An orbital ring is a concept for a space elevator that consists of an artificial ring placed around the Earth that rotates at an angular rate that is faster than the rotation of the Earth. It is a giant formation of astroengineering proportions.

The structure is intended to be used as a space station or as a planetary vehicle for very high speed transportation or space launch.

The original orbital ring concept is related to the space fountain and launch loop.
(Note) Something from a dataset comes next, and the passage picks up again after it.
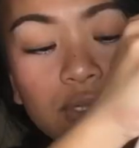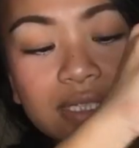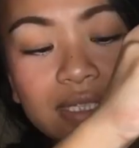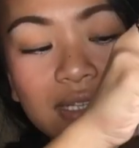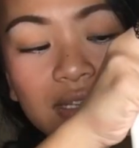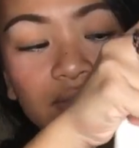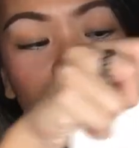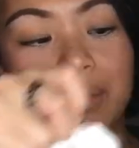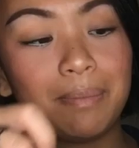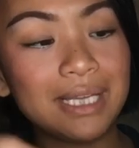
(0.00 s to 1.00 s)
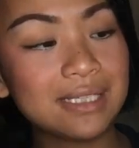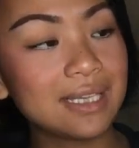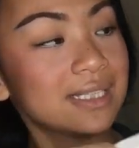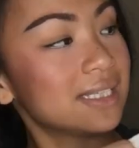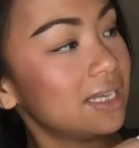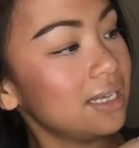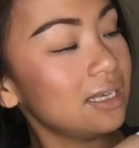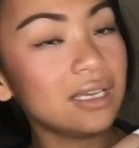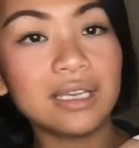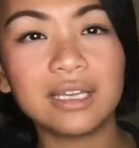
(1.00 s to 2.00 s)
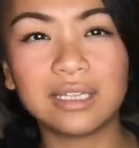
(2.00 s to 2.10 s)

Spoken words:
short sleeve basic tee.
In the 1870s Nikola Tesla, while recovering from malaria, conceived a number of inventions including a ring around the equator, although he did not include detailed calculations. As recounted in his autobiography My Inventions (1919):

Another one of my projects was to construct a ring around the equator which would, of course, float freely and could be arrested in its spinning motion by reactionary forces, thus enabling travel at a rate of about one thousand miles an hour, impracticable by rail. The reader will smile. The plan was difficult of execution, I will admit, but not nearly so bad as that of a well-known New York professor, who wanted to pump the air from the torrid to the temperate zones, entirely forgetful of the fact that the Lord had provided a gigantic machine for this very purpose.

Arthur C. Clarke's novel The Fountains of Paradise (1979) is about space elevators, but an appendix mentions the idea of launching objects off the Earth using a structure based on mass drivers. The idea apparently did not work, but this inspired further research.

Paul Birch published a series of three articles in the Journal of the British Interplanetary Society in 1982. Anatoly E. Yunitskiy also published a similar idea in Russia in 1982 and later explored it in detail in his book published in 1995.